#### [EXERCISE DIRECTIONS]
Would you restate each line of the data below word for word, without its pictures?

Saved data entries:
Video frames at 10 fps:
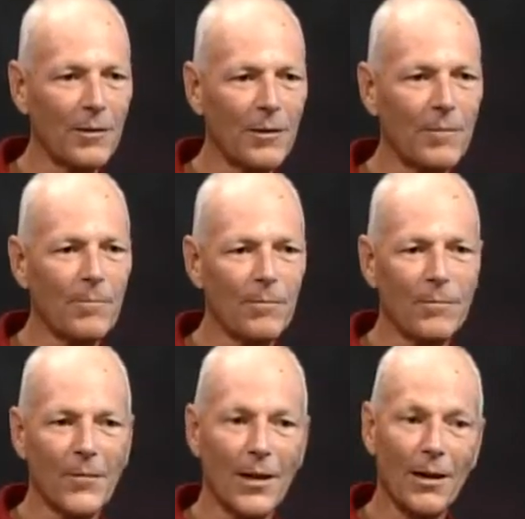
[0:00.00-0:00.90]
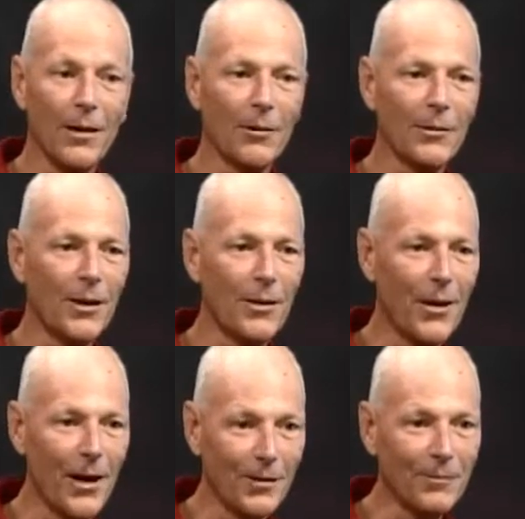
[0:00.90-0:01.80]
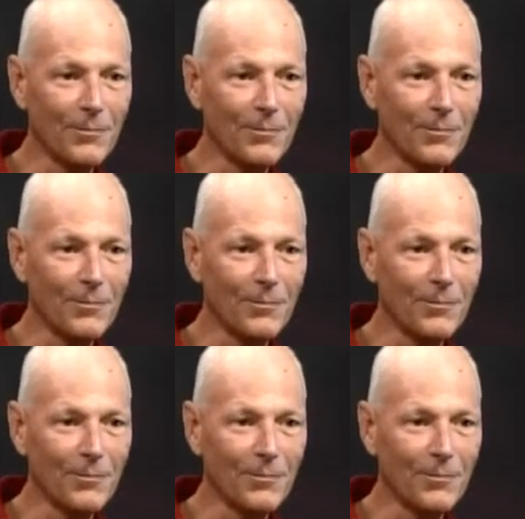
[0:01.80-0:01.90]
Now, they don't tell you that.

#### [TASK RESPONSE]
Video frames at 10 fps:
[0:00.00-0:00.90]
[0:00.90-0:01.80]
[0:01.80-0:01.90]
Now, they don't tell you that.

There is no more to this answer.